The bug https://bugs.llvm.org/show_bug.cgi?id=32214 show the example when
the probability of edge coming to unreachable block is greater than for edge
coming to out of the loop and it causes incorrect loop rotation.

Please note that with this change the behavior of unreachable heuristic is a bit different
than others. Specifically, before this change the sum of probabilities
coming to unreachable blocks have the same weight for all branches
(it was just split over all edges of this block coming to unreachable blocks).
With this change it might be slightly different but not to much due to probability of
taken branch to unreachable block is really small.

Diff Detail

Repository
rL LLVM

Event Timeline

skatkov created this revision.Mar 5 2017, 9:24 PM
chandlerc requested changes to this revision.Mar 6 2017, 11:50 AM

We intentionally didn't use zero because that seems more of a degenerate test case. What problem are you actually trying to solve here?

This revision now requires changes to proceed.Mar 6 2017, 11:50 AM

Hi Chandler,

Let's consider the following example: you have a loop with say throwing instruction (or @llvm.experimental.deoptimize) inside which is representable by unreachable basic block.
If we use any value greater than zero as probability of the branch coming to unreachable block it is possible that profiling will detect that normal exit from the loop has lower probability than unreachable block and this is incorrect.
So now we say that unreachable edge probability is (1, 2^20). If loop is executed > 2^20 iterations than edge coming to "normal" out of the loop basic block will have a probability (1, >2^20) and LLVM will consider unreachable edge be hotter than mormal exit.

This is unexpected behavior. And it is evident if we choose any constant greater than 0 we are able to find a loop iteration count breaking the expected behavior.
In reality as I understand, we expect that unreachable is actually never executed and this corresponds to 0 probability for corresponding edge.

Hope that it helps. If you'd like I could add this example to the summary section. I tried to put more general words in summary section.
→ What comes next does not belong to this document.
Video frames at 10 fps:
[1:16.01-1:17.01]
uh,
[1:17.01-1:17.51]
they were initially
skatkov updated this revision to Diff 99101.May 15 2017, 10:07 PM
skatkov edited edge metadata.
skatkov retitled this revision from [BPI] Unreachable branch has 0 probability to [BPI] Reduce the probability of unreachable edge to minimal value greater than 0.
skatkov edited the summary of this revision. (Show Details)

Please take a look, any comments are appreciated.
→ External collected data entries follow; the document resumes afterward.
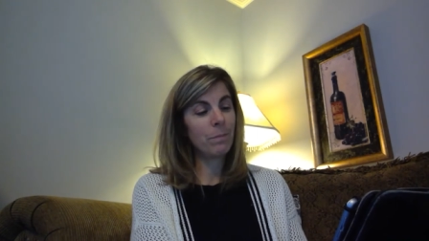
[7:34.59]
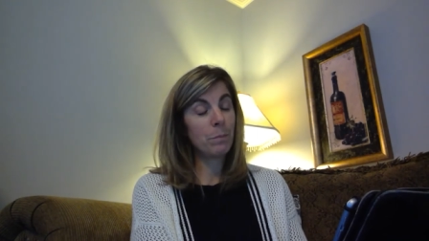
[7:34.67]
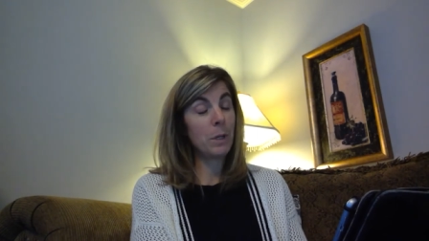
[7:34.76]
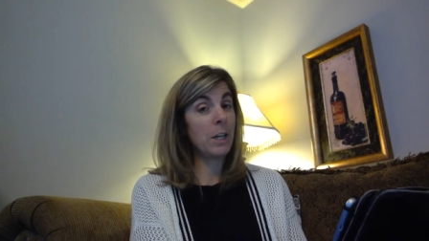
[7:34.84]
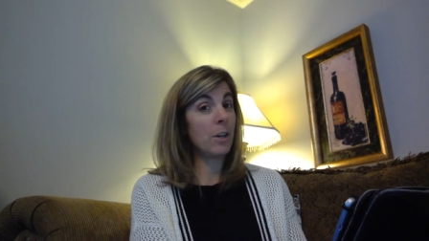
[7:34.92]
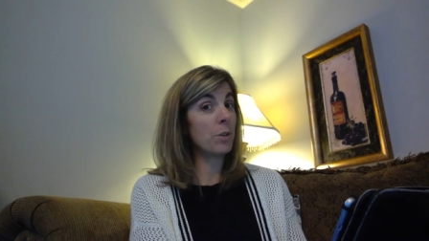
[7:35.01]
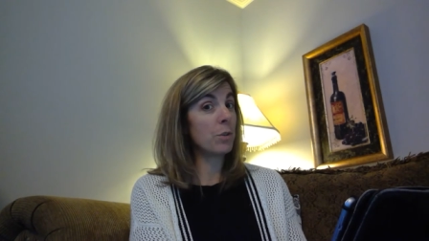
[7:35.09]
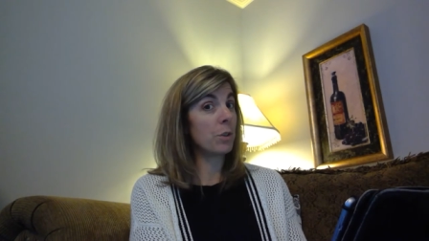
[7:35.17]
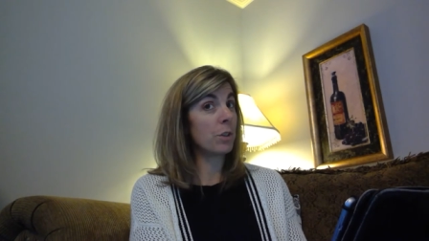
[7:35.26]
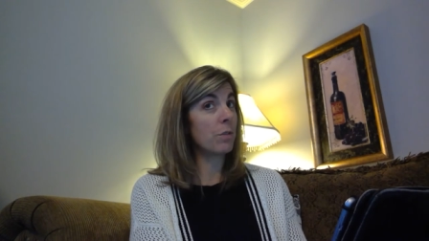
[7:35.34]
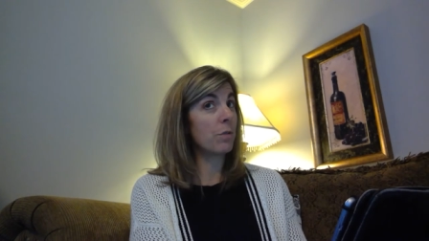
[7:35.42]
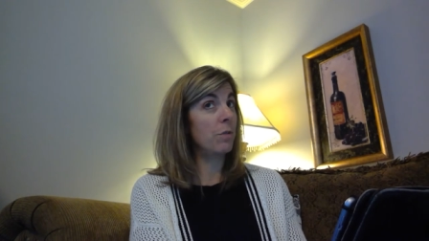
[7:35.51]
Pierre's
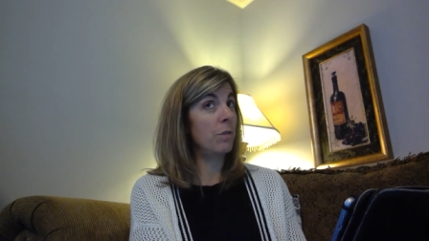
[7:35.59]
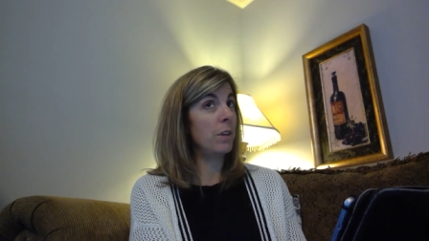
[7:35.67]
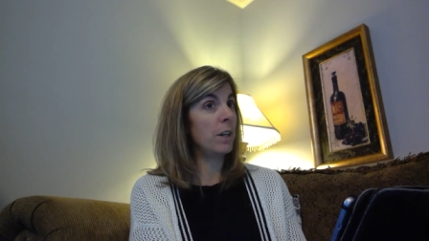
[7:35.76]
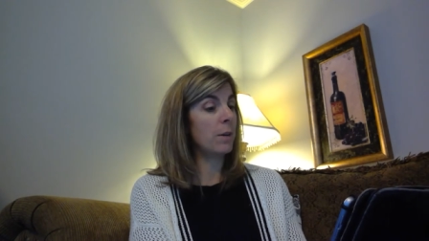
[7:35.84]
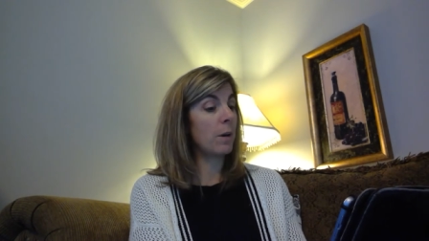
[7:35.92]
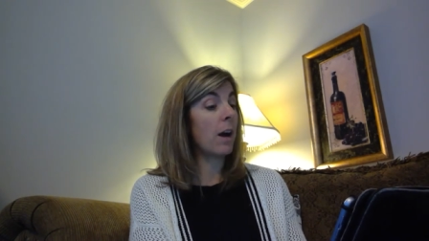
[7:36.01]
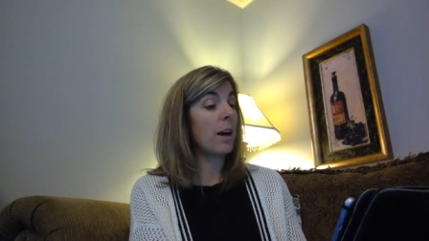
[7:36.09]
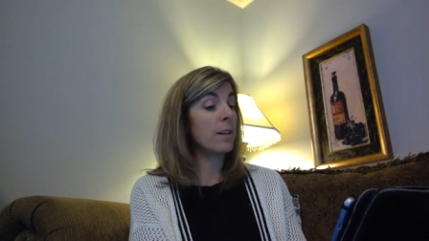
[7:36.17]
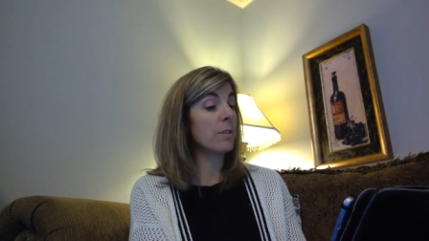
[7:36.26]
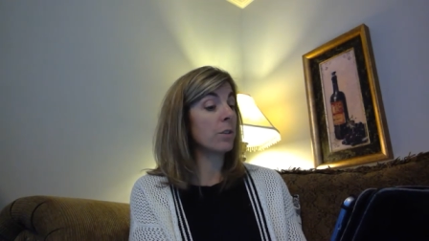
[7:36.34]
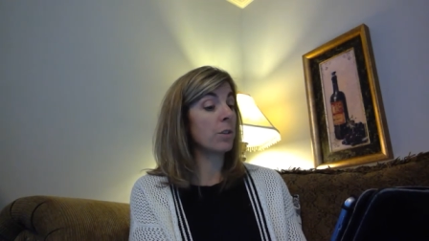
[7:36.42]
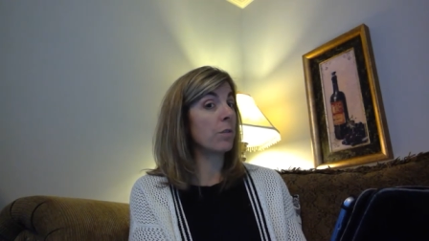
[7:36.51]
looked ve-
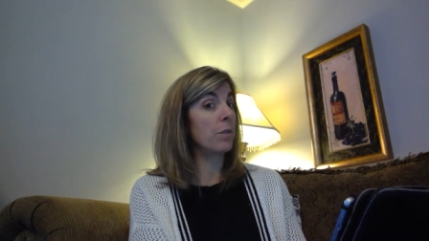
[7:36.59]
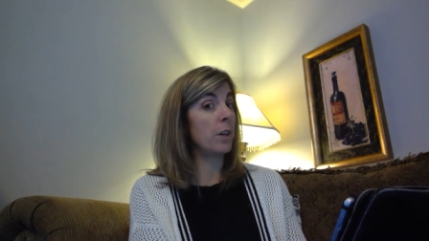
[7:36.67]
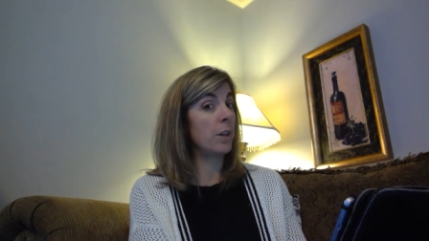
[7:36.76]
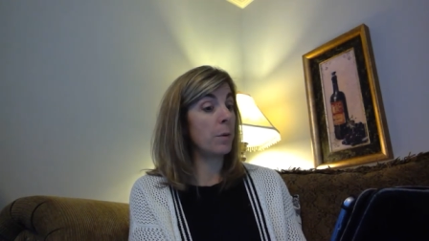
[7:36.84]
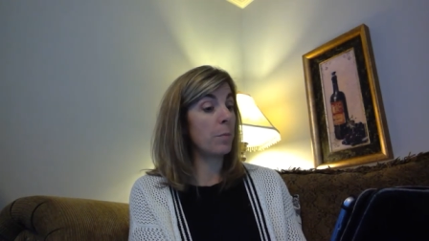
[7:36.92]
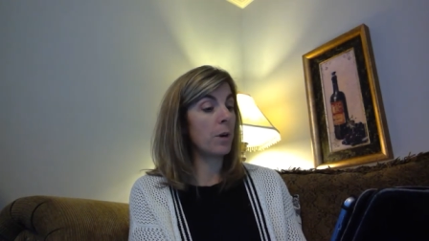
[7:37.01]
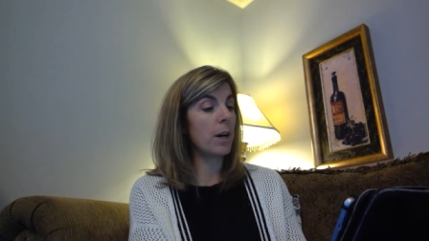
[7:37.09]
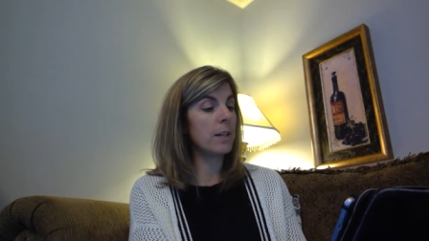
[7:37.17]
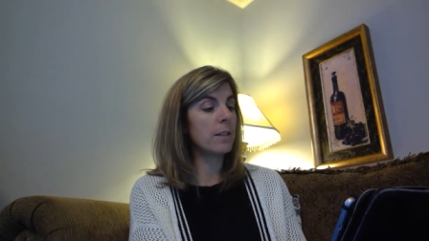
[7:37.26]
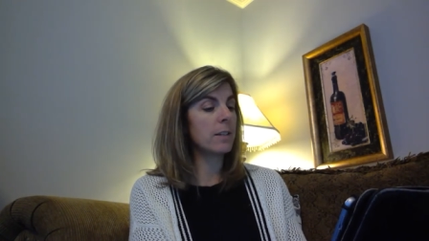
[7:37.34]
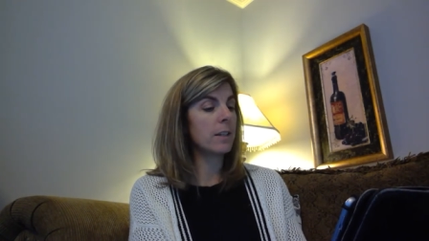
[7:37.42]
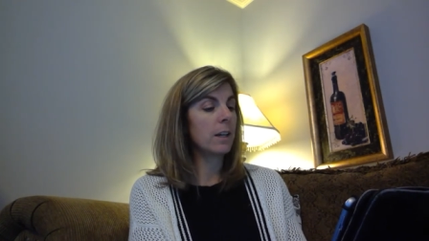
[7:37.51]
eyes looked very
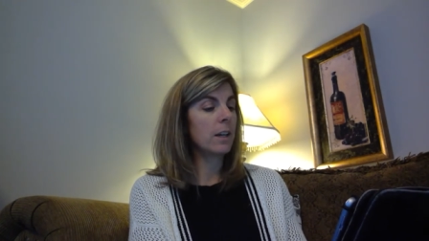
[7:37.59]
bright.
Please also note that I still think that zero probability for edge coming to unreachable edge still makes sense to me because unreachable edge is something we do not expect or do not want to point our attention to. If there are some pros to avoid zero probability, please let me know for my knowledge.

This at least seems like a very reasonable patch to me. I'd like to double check with David and Duncan as well (I've added them as reviewers). My only lingering concern would be if this will run the risk of underflow coming up more often, but that is probably not too much of an issue now that BFI does a better job of things.
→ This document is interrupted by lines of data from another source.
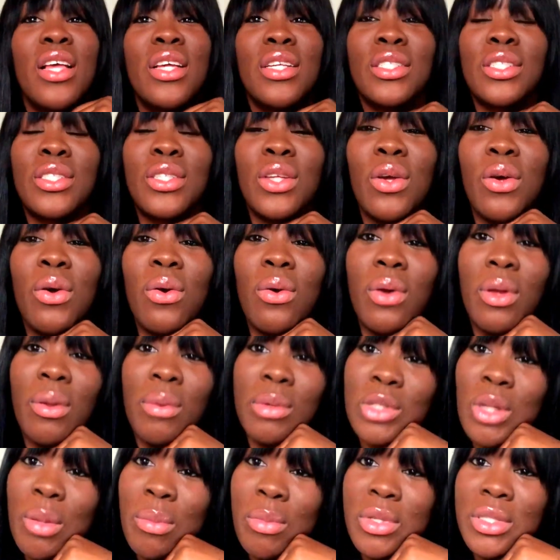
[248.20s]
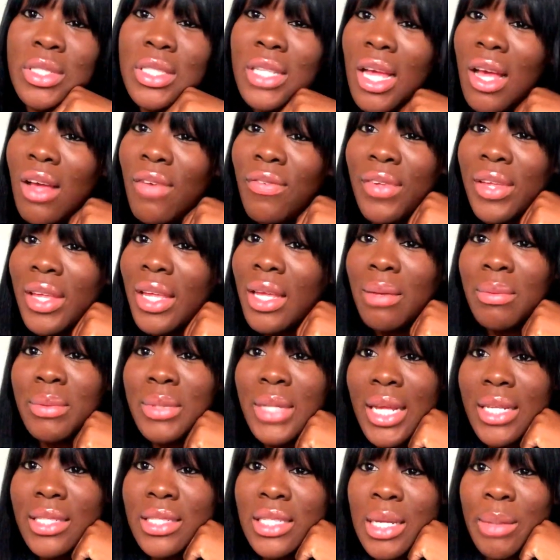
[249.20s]
So it was almost time for income
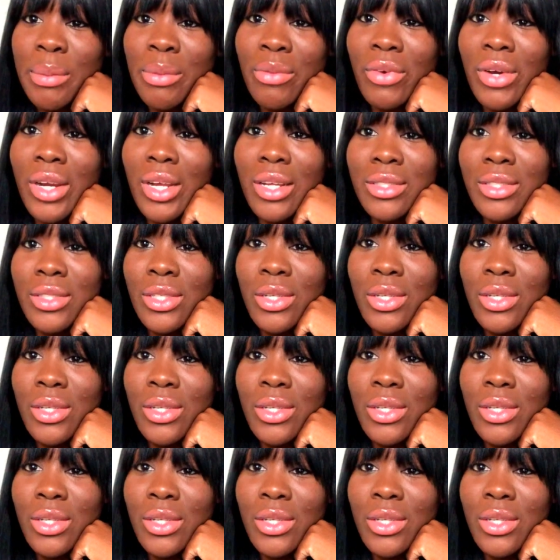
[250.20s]
tax to come around.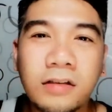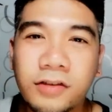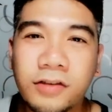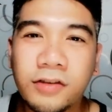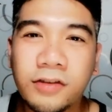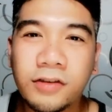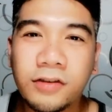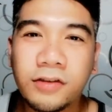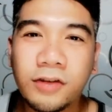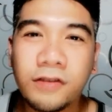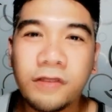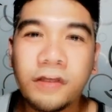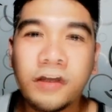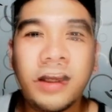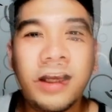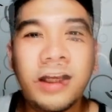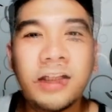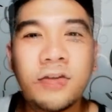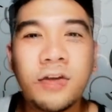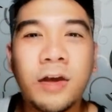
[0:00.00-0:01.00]
So don't
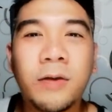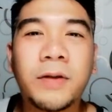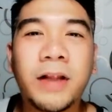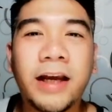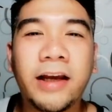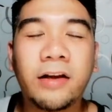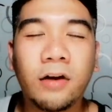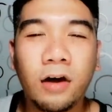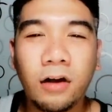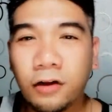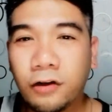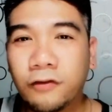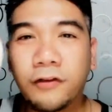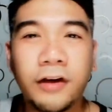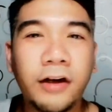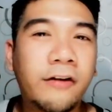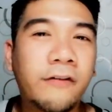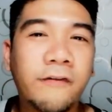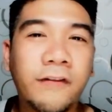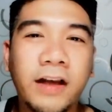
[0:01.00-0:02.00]
forget to apply it all
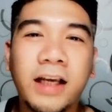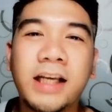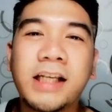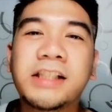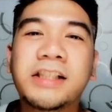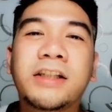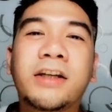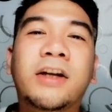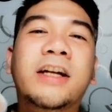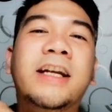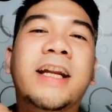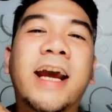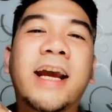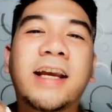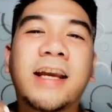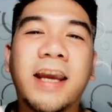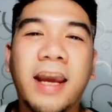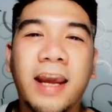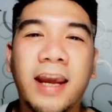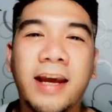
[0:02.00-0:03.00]
over your face, your
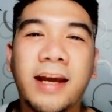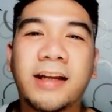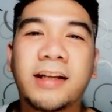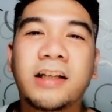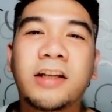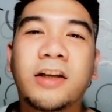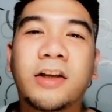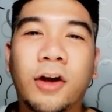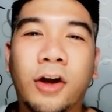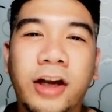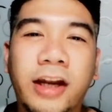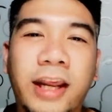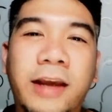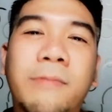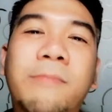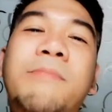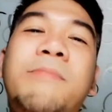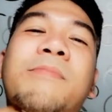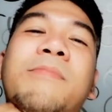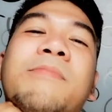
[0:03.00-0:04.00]
neck, and your nape.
Regarding using 'zero' as a viable probability: I'm mostly worried what other assumptions have crept into the codebase as a consequence of these being non-zero. But this is definitely something we can overcome if zero is a substantially better way to model this. The things I think would be needed:

  1. Some thorough testing of using zero in this way, both with and without an additional profile.
  2. Start a brief llvm-dev thread just to make sure others who may not be watching the reviews are paying attention.
  3. In #2, somewhat clearly spell out the reason why the approach in this patch is significantly improved by using 'zero'.

None of this is insurmountable, but it is somewhat expensive, so I only wanted us to go down this path if necessary.

davidxl edited edge metadata.May 16 2017, 8:55 AM

It is known that BFI can not handle zero weight and it will add 1 to zero weight when it sees it.

Here the unreachable Branch prob is not zero (without the change). Where does it get changed to zero?

It is known that BFI can not handle zero weight and it will add 1 to zero weight when it sees it.

Here the unreachable Branch prob is not zero (without the change). Where does it get changed to zero?

This patch doesn't.

In my response I suggested that *if* the author wants to go beyond the current patch (which keeps unreachable at >0) they should discuss it more broadly. I don't think you need to worry about that today, they'll send email if they want to go there.

I added you to this patch to make sure the technique of dropping to 1 and maxing out the other side makes sense (now that we factor in when metadata has more precise information).

That is not my question :)

My question is that without the patch, the probability of UR branch is actually lower (1, 0x8000....). Looks like it gets truncated somewhere? In other words, the fix can be put to where the truncation happens.

That is not my question :)

My question is that without the patch, the probability of UR branch is actually lower (1, 0x8000....). Looks like it gets truncated somewhere? In other words, the fix can be put to where the truncation happens.

I think I must be missing something ... Where is the probability of the UR branch lower before this patch? At least, the test cases updated, the probability of the UR branch is *higher* before this patch.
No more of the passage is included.